New vaccines center to protect U.K. from pandemic threats

It will provide the infrastructure to develop vaccine manufacturing processes (TRL5-9+) at scale, building on the existing MRC and BBSRC funded work at TRL 2-4.

Oxford says that the £66 million center will be a purpose-built, state-of-the-art facility, allowing for academic and industry collaboration on the development, design and manufacture of vaccines. In that regard it fulfils a similar role to the Cell and Gene Therapy Catapult and the National Biologics Manufacturing Centre.

Piers Scrimshaw-Wright, Managing Director of The Oxford Science Park, said: “The Vaccines Manufacturing Innovation Centre will be a major part of the U.K. life sciences research and manufacturing infrastructure, and it is a real honor for us that it will be located here. It complements our long-term commitment to science, innovation and entrepreneurship in Oxford, and we look forward to working with the VMIC team as the facility takes shape.”

The Centre’s main grant funding comes through U.K. Research and Innovation, as part of the U.K. government’s Industrial Strategy Challenge Fund (ISCF). Additional funding of £10 million will come from commercial and other partners, including Janssen Vaccines & Prevention B.V. and Merck Sharp and Dohme (MSD). The Centre will be further supported by bioprocessing expertise and training from GE Healthcare.

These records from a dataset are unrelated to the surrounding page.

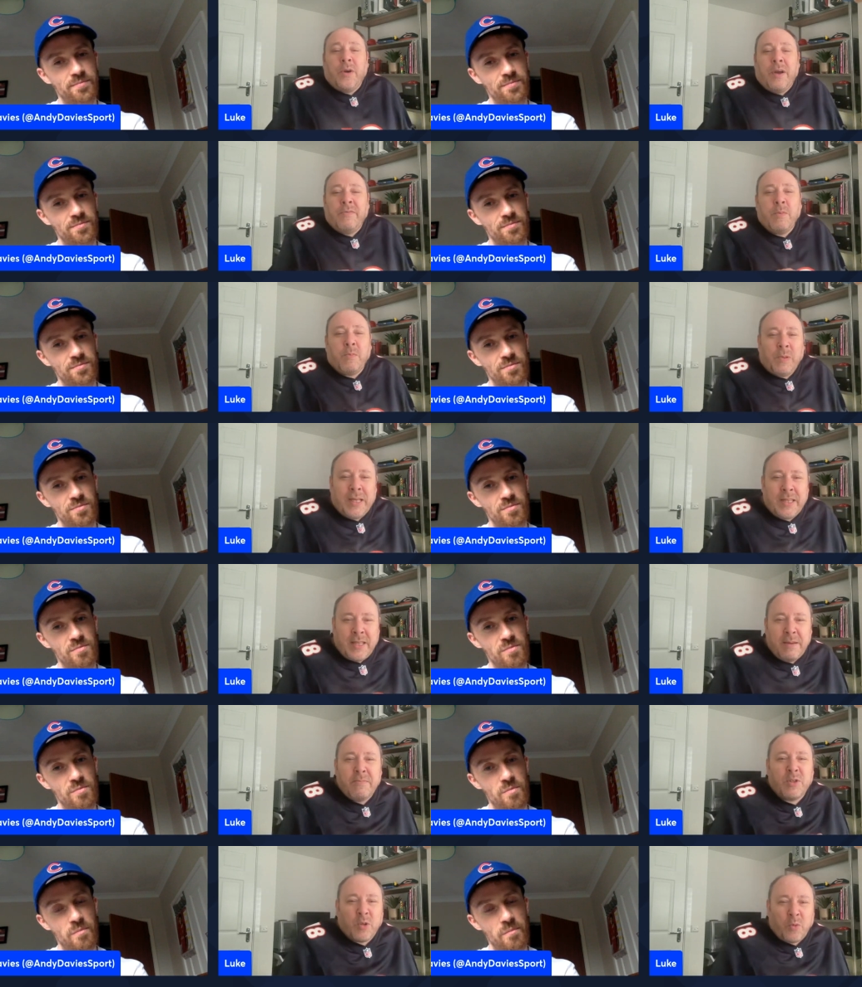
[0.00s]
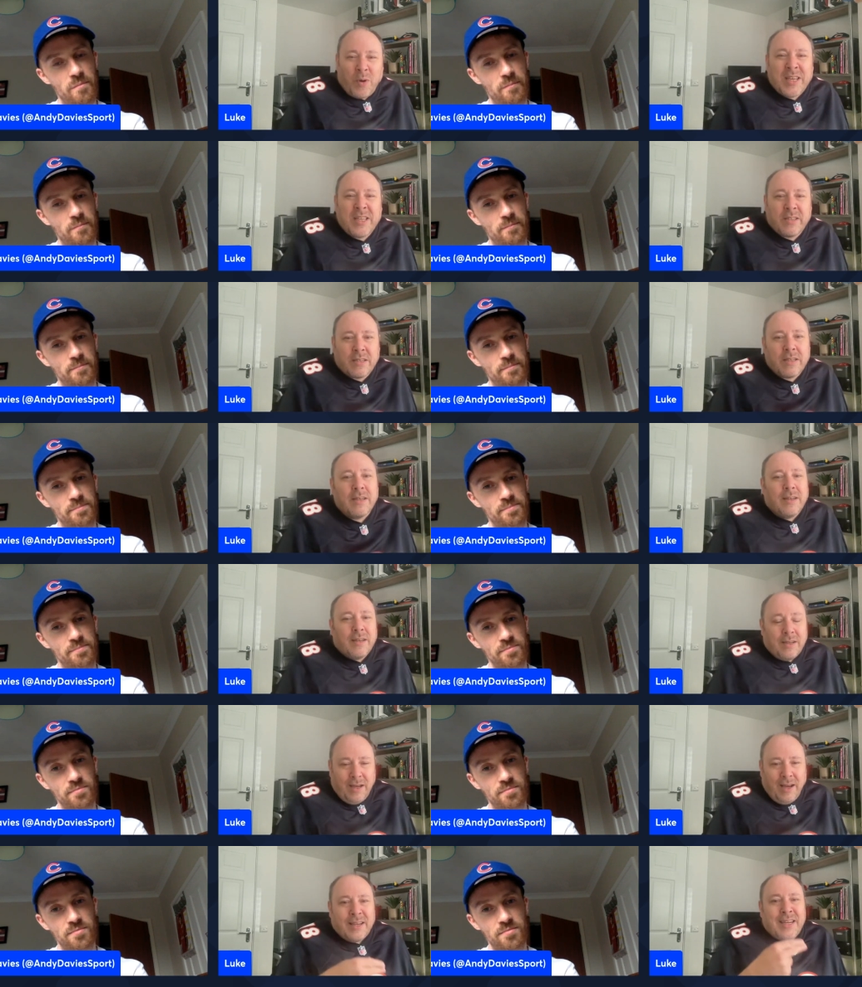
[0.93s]
Speaker 1: If you play teams twice
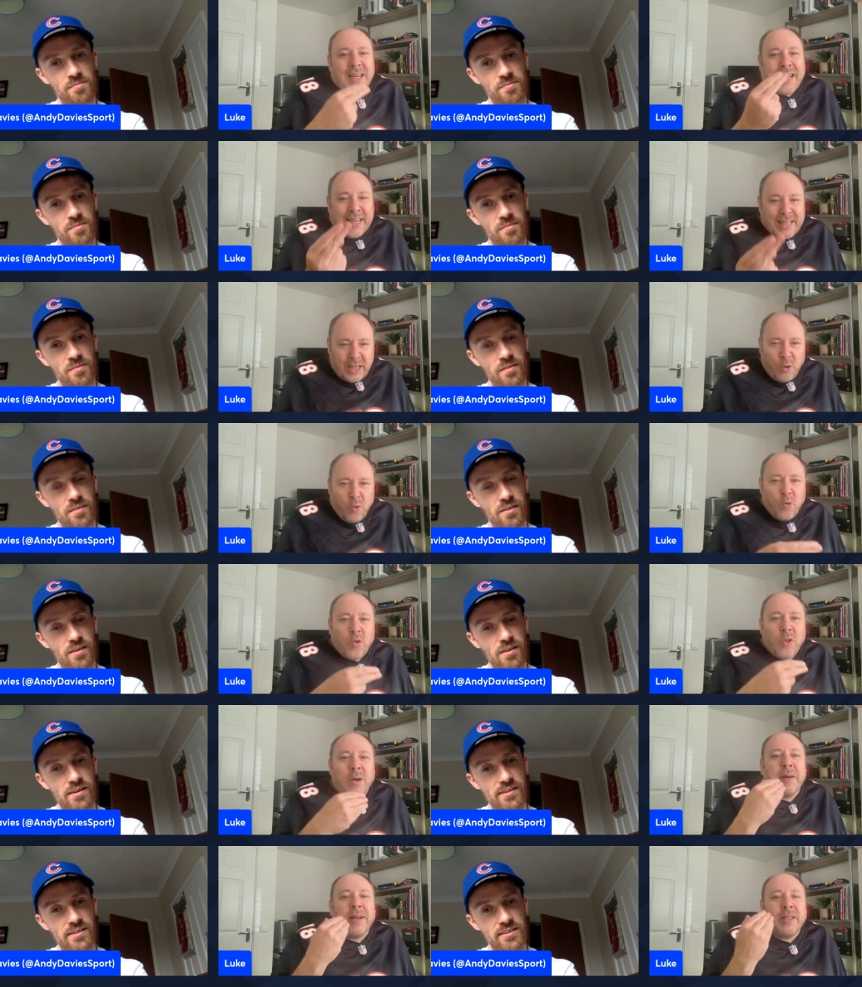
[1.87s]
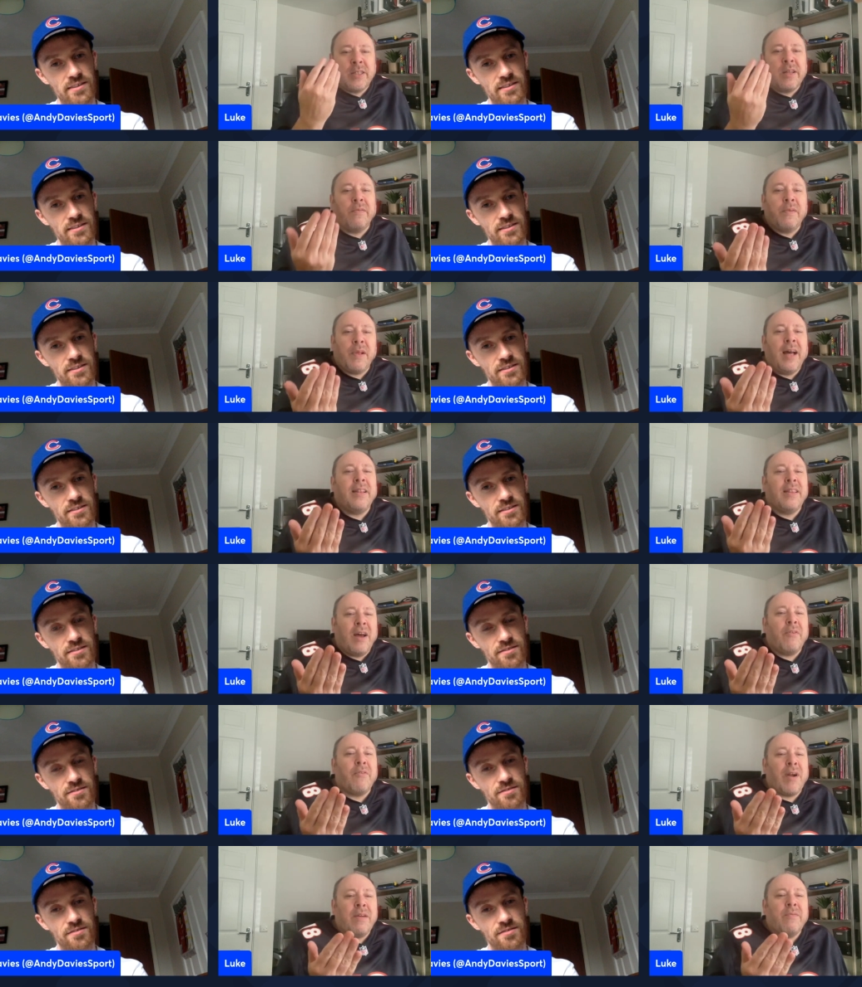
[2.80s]
and you get to know them and stuff like that, and that
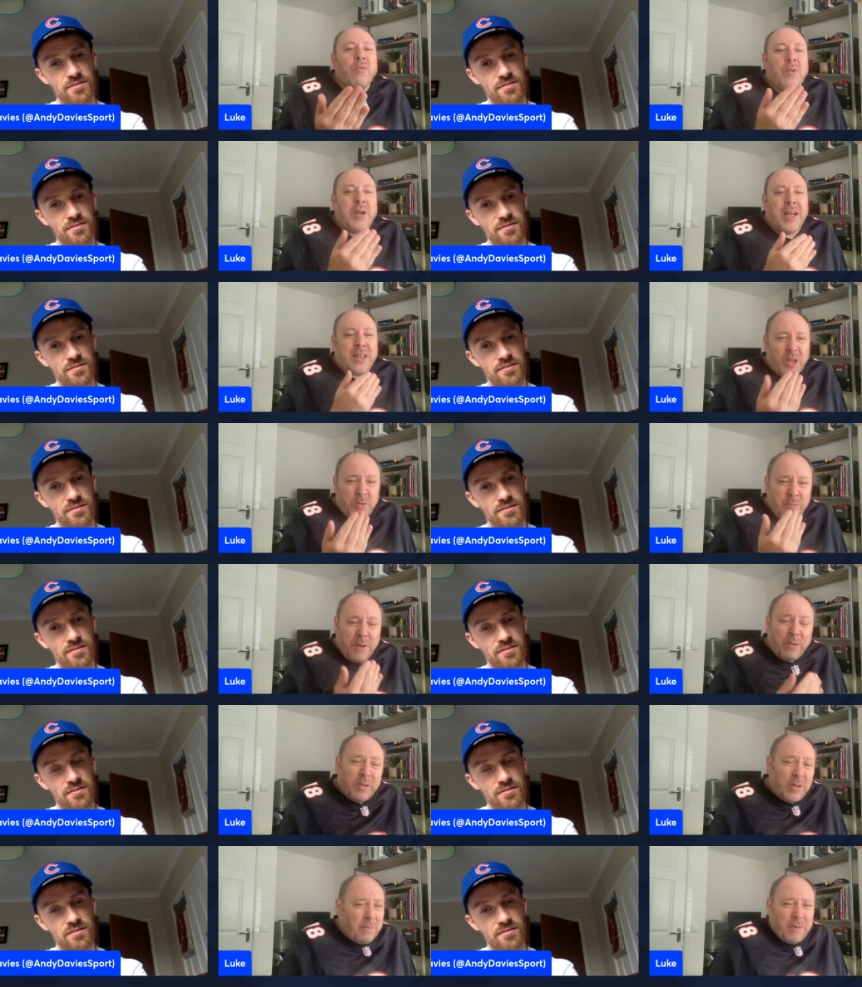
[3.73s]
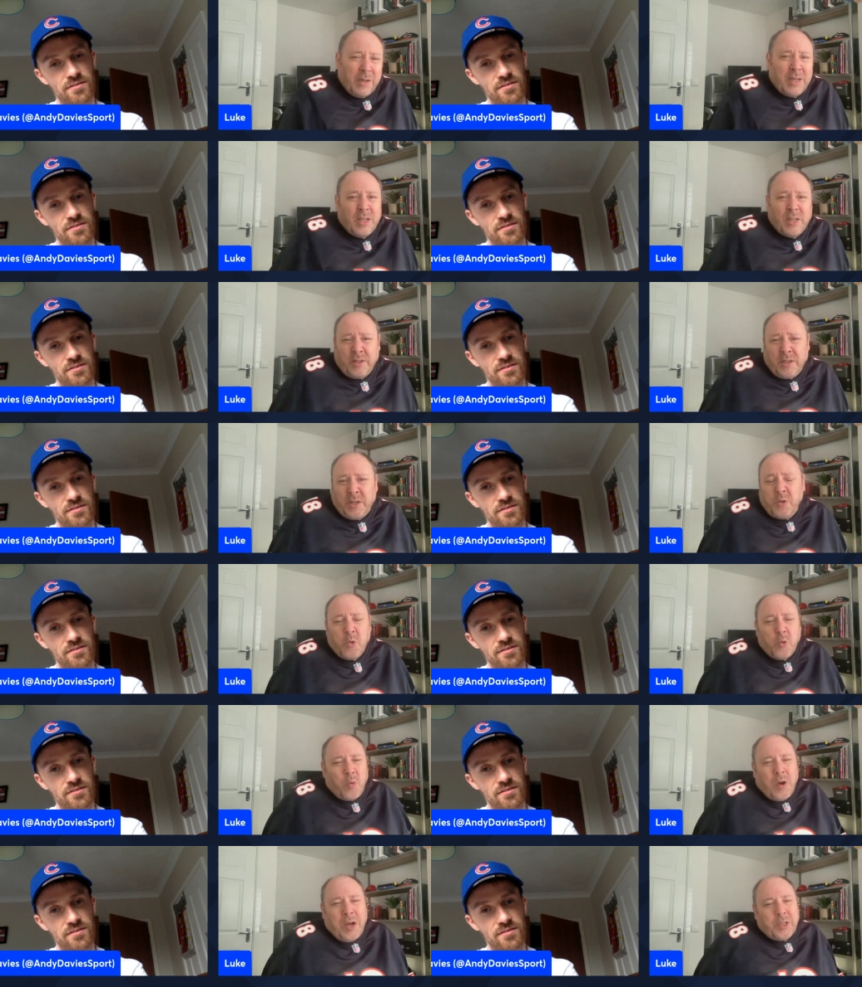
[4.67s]
mm. rivalry it does build up, and there's no
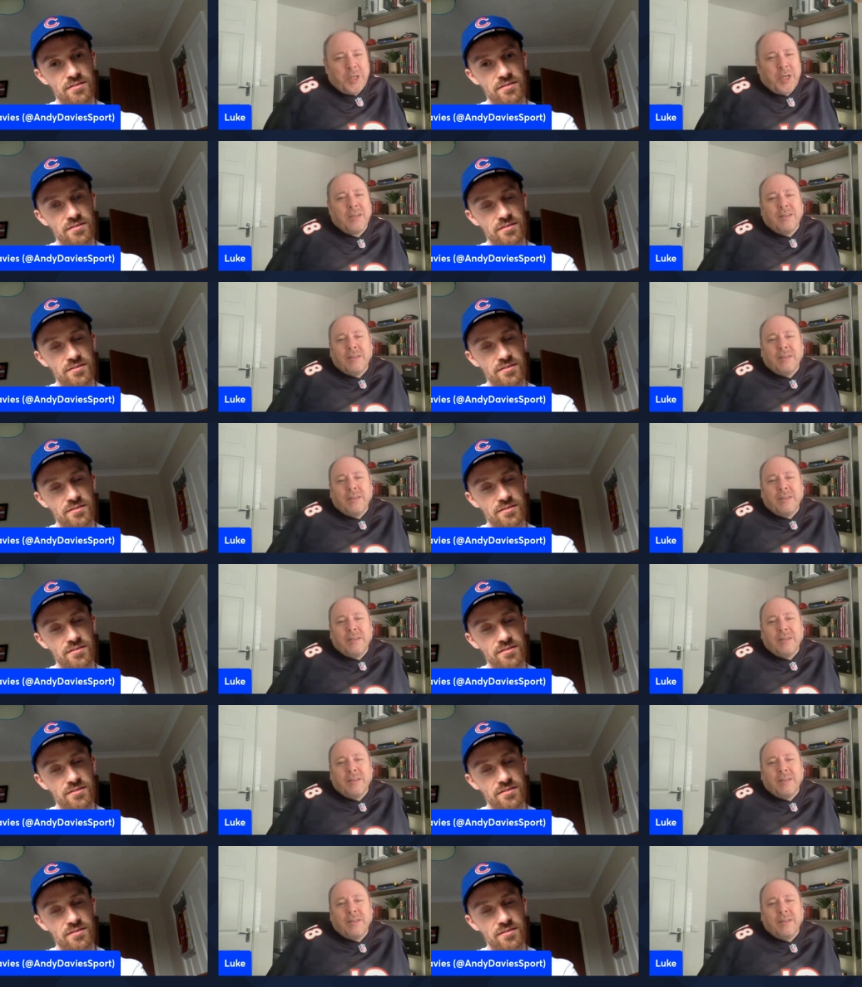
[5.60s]
question,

Three academic institutions joined forces in the new company – VMIC U.K.– which will run the center: the University of Oxford, Imperial College and the London School of Hygiene & Tropical Medicine.

VMIC-U.K. will be supported by two industrial partners with extensive experience in vaccine manufacturing and development (Janssen, part of Johnson and Johnson, and MSD); expertise and training in state-of-the-art manufacturing equipment will be provided by GE Healthcare.

The U.K. government will be able to use the VMIC to manufacture vaccines rapidly in the event of a pandemic affecting the U.K., for example influenza, and it will also enable rapid global response to emerging highly infectious epidemic pathogens such as Ebola and Zika.

The center will innovate new technologies including manufacture of personalized cancer vaccines and vectors for gene therapy.

The VMIC is part of the ISCF’s Leading Edge Healthcare challenge theme, (including Medicines Manufacturing) aiming to speed up patient access to new medicines and treatments, build on the U.K.’s leadership position in this area, increase U.K. productivity, and stimulate further investment in this sector within the U.K.

The Leading Edge Healthcare challenge overall is investing over £180 million over the 2018-21 period in the areas of advanced therapies, medicines and vaccines development and manufacturing, alongside an estimated £250 million of private funding from industry.

The U.K. has over 1,300 companies involved in medicines manufacturing, the direct gross value added (GVA) per U.K. employee is greater that £150,000, and the sector produced £26 billion in exports in 2015. The challenge should return a value of £1 billion to the U.K. economy, support high-value, highly-skilled manufacturing, and increase productivity.